**ASSIGNMENT**
Return the data below exactly as given, except for the images.

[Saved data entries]
------------------------------------------------
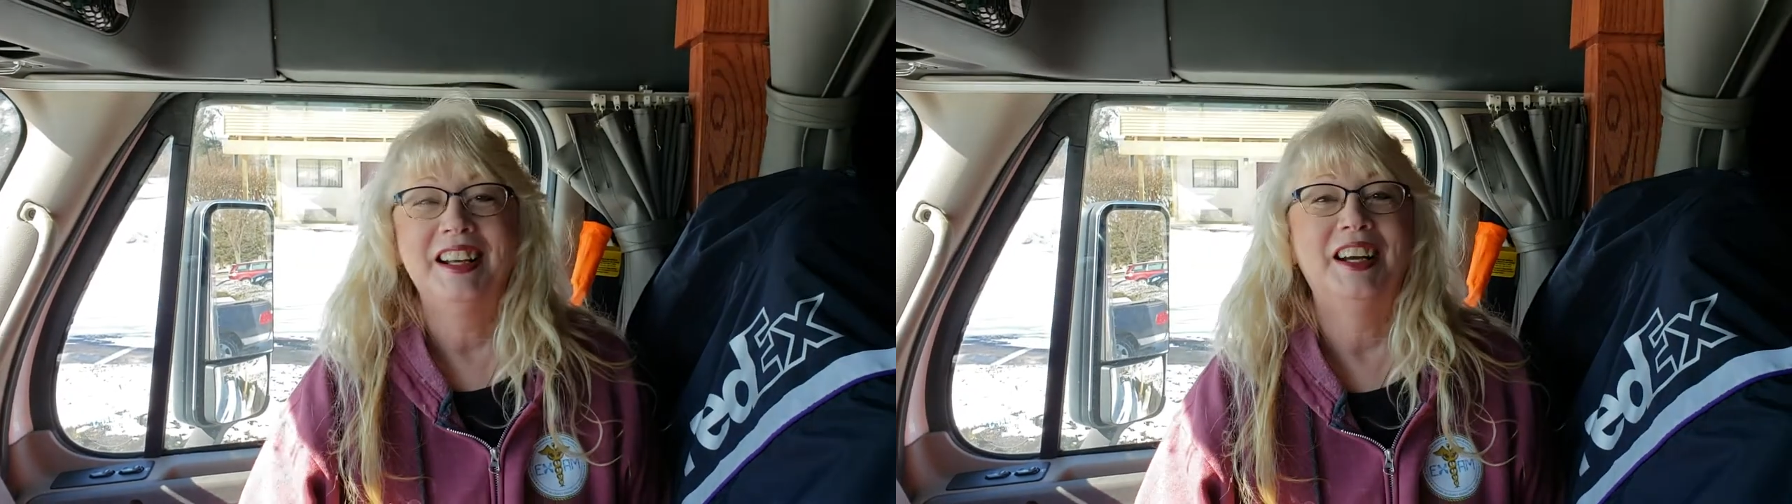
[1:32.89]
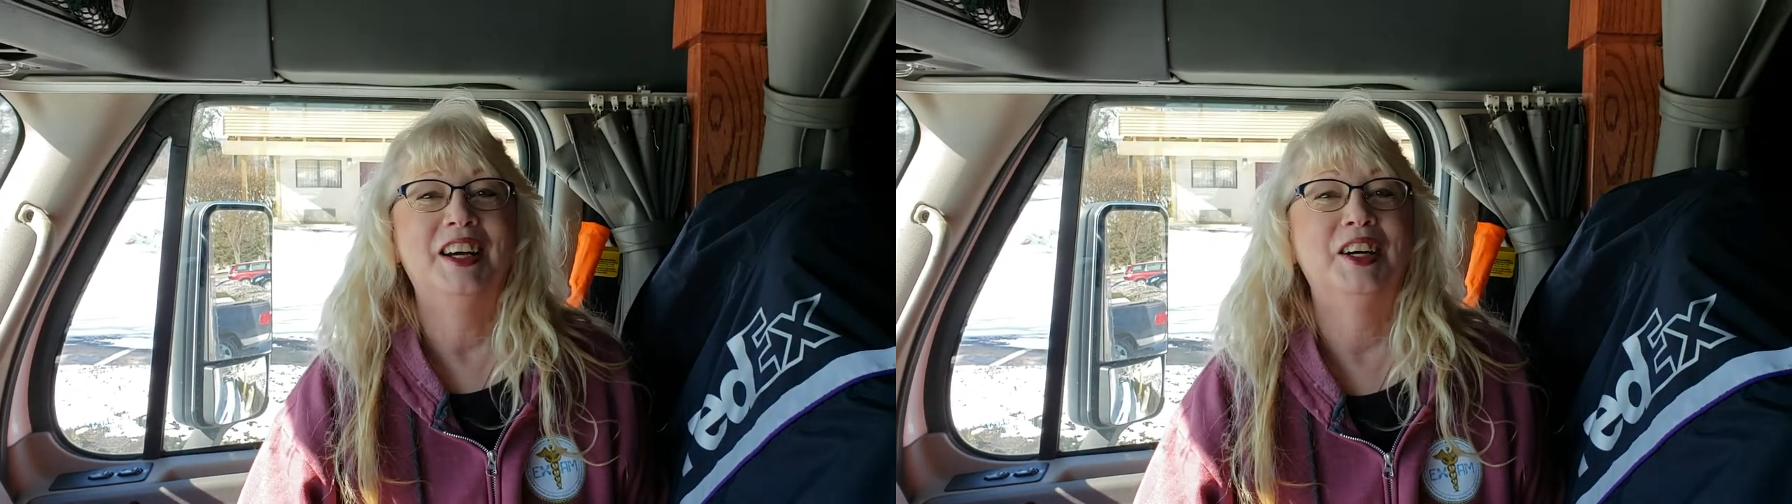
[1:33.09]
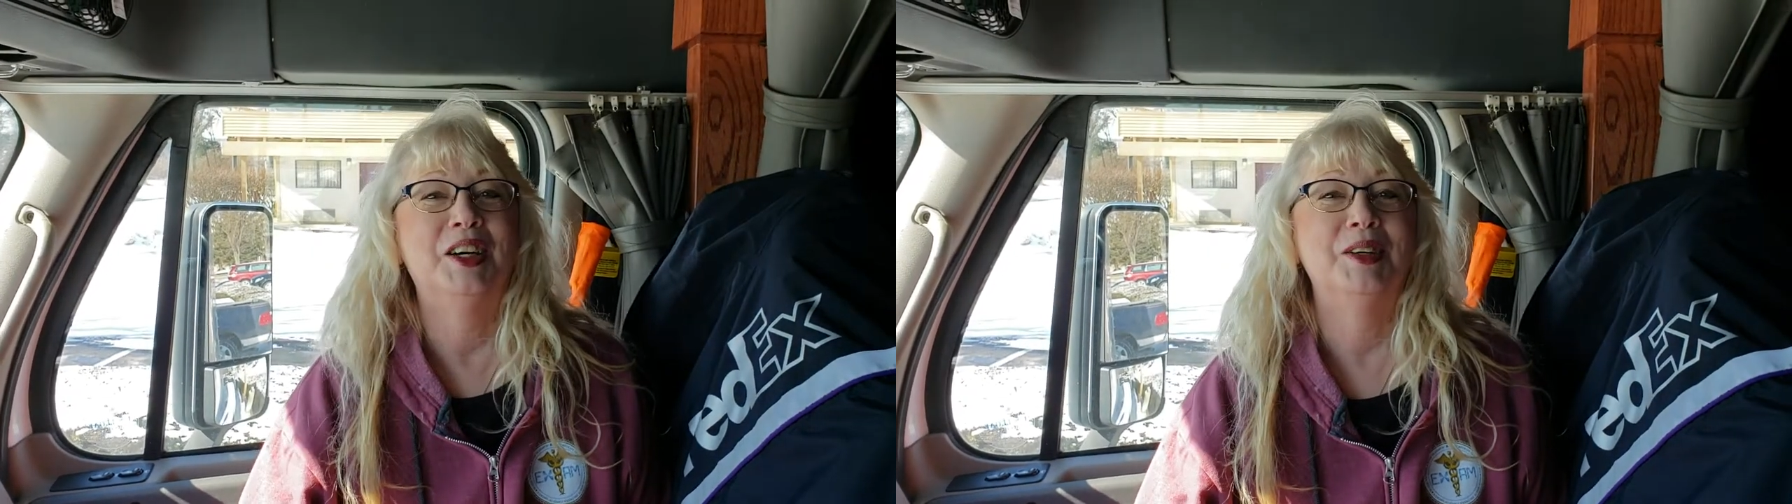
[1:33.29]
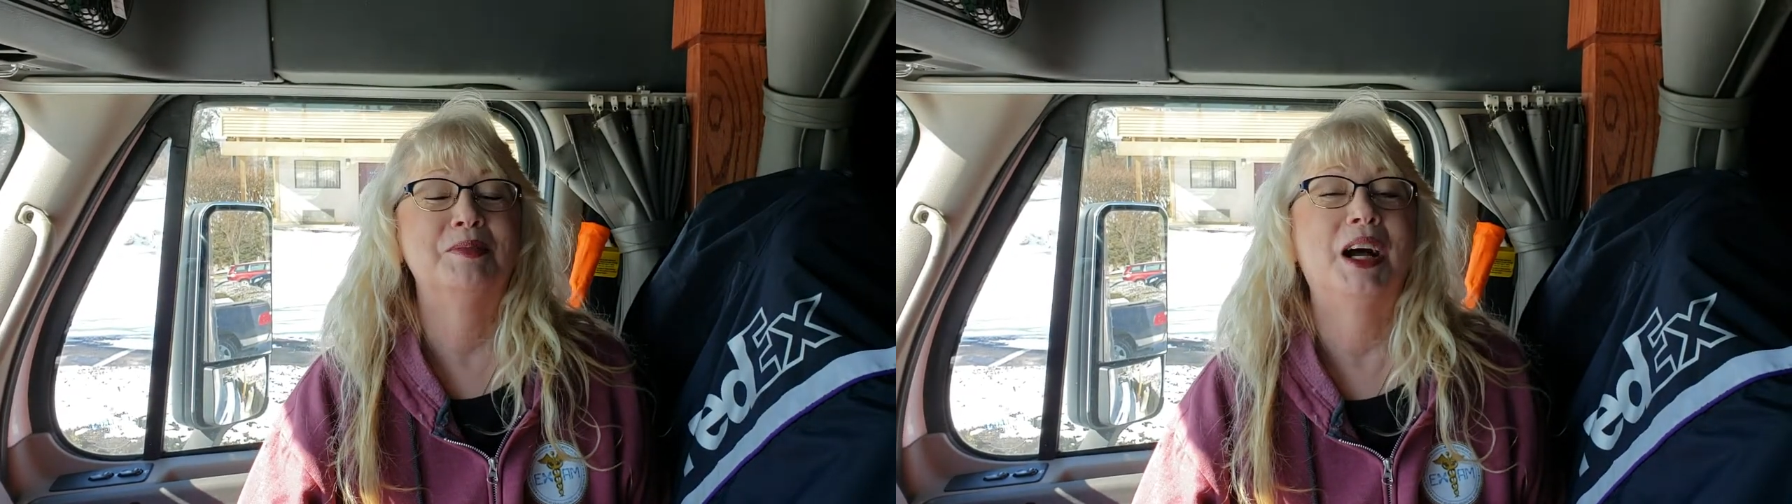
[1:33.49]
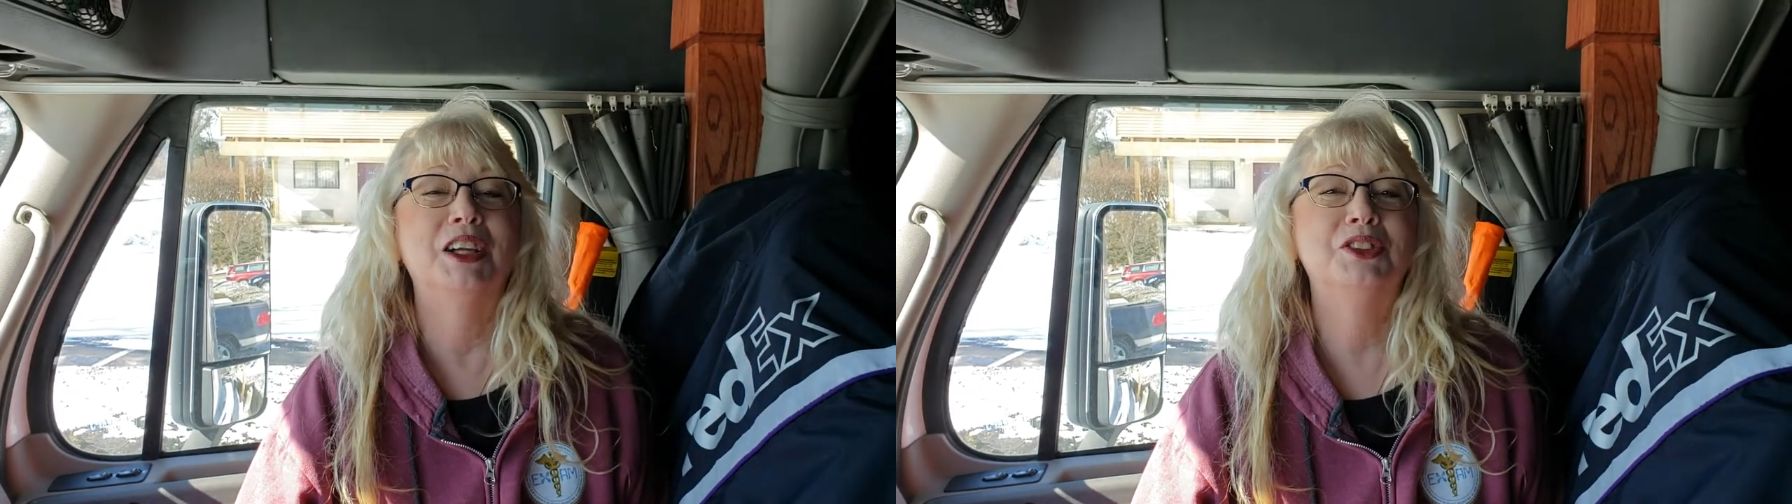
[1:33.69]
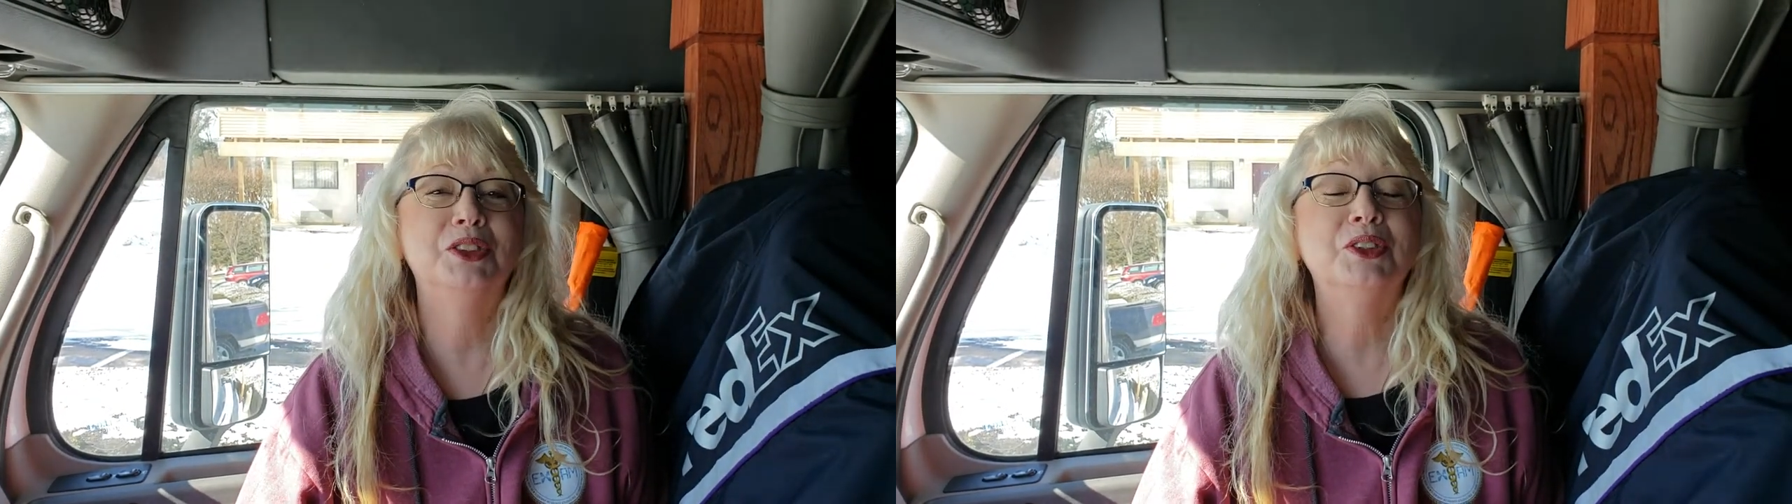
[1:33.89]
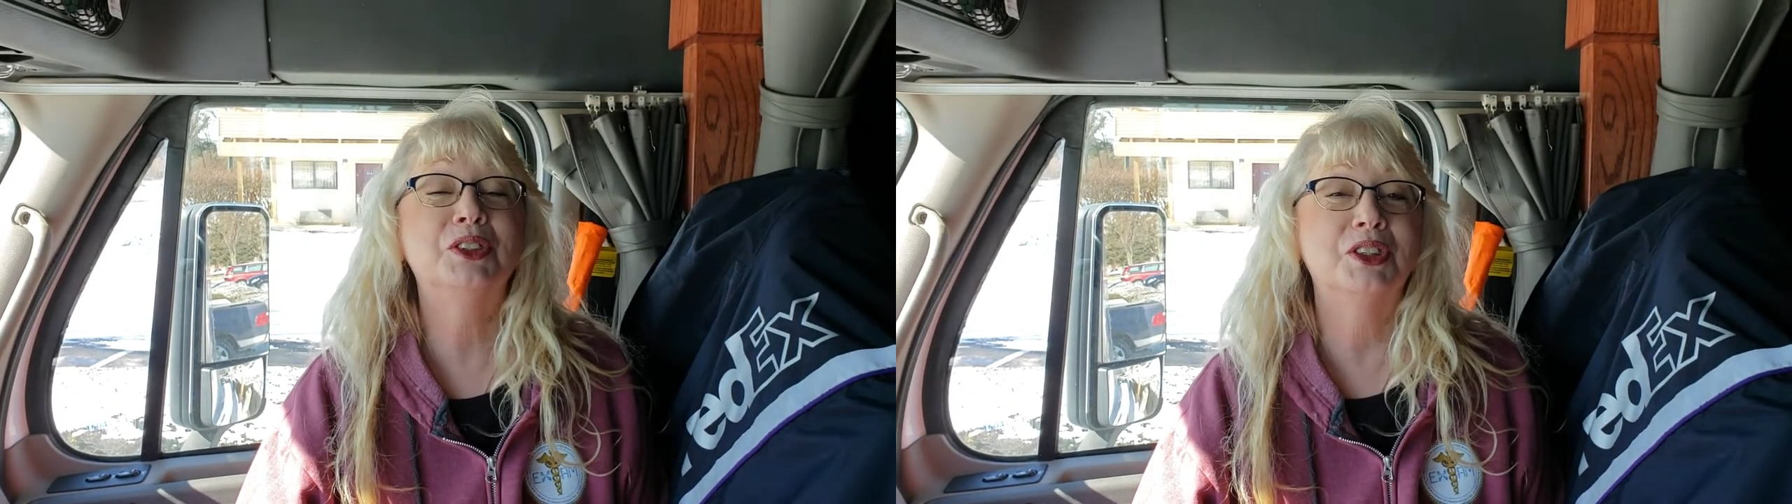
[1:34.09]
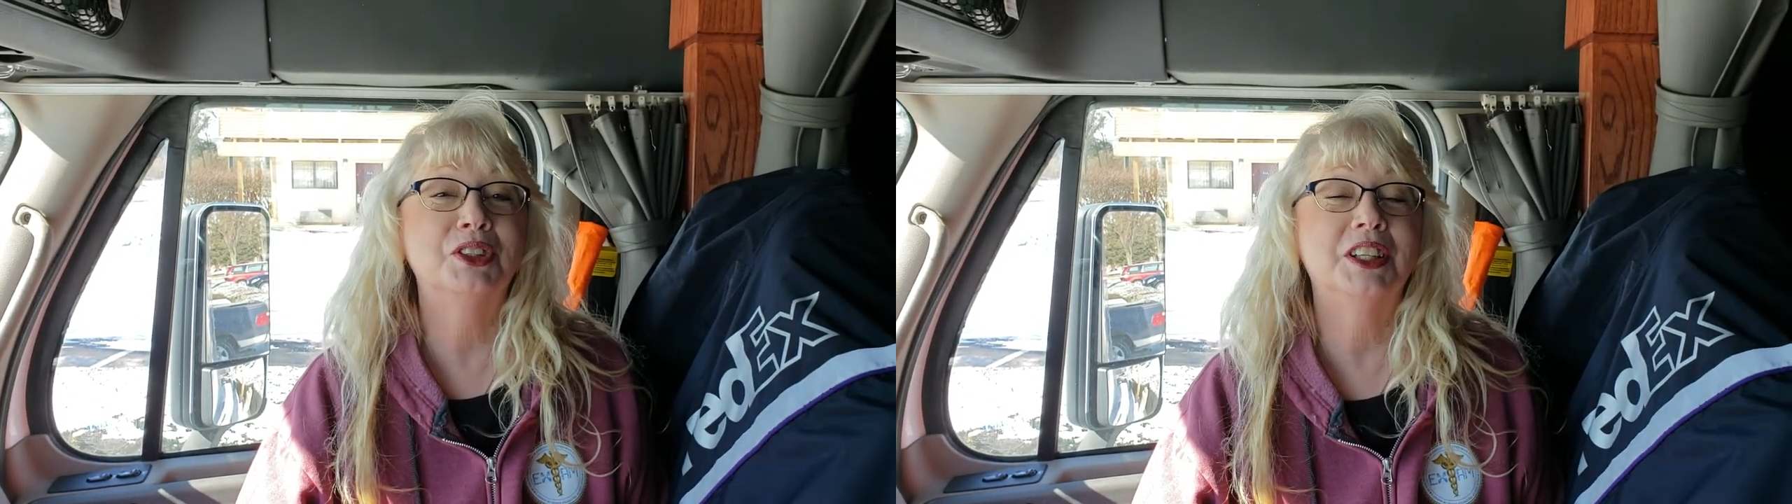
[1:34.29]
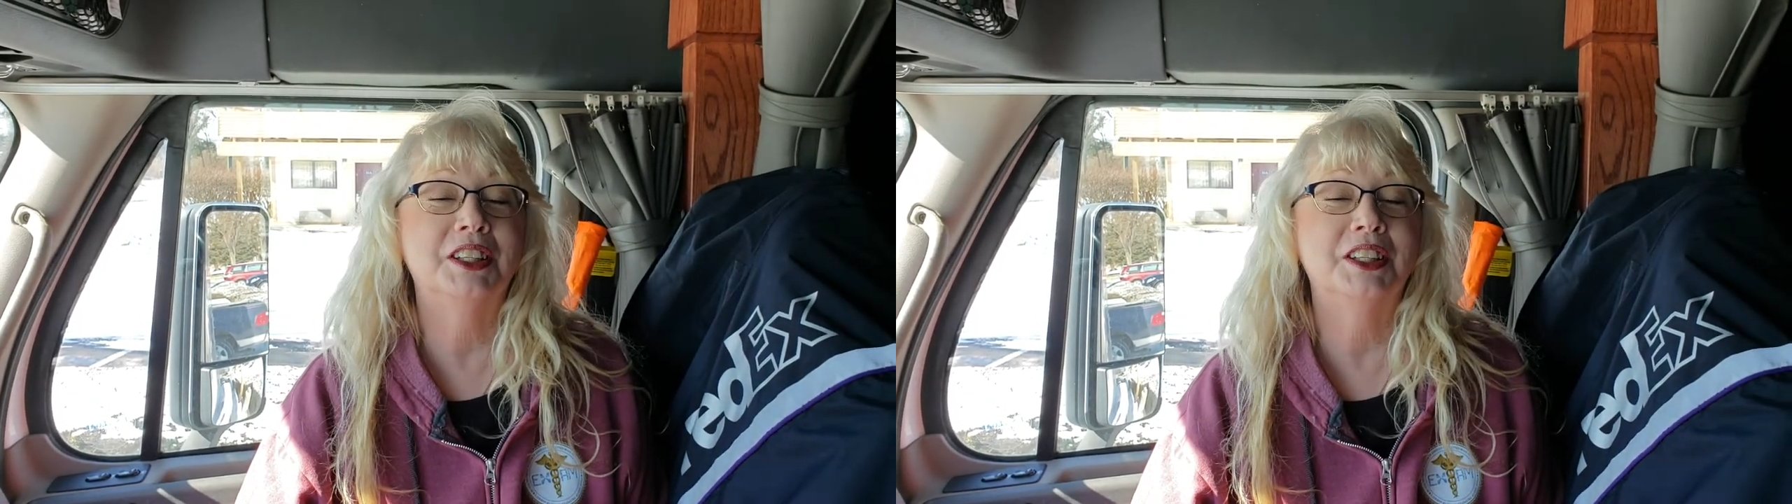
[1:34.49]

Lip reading: I soon learned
------------------------------------------------
**RESPONSE AREA**
[1:32.89]
[1:33.09]
[1:33.29]
[1:33.49]
[1:33.69]
[1:33.89]
[1:34.09]
[1:34.29]
[1:34.49]

Lip reading: I soon learned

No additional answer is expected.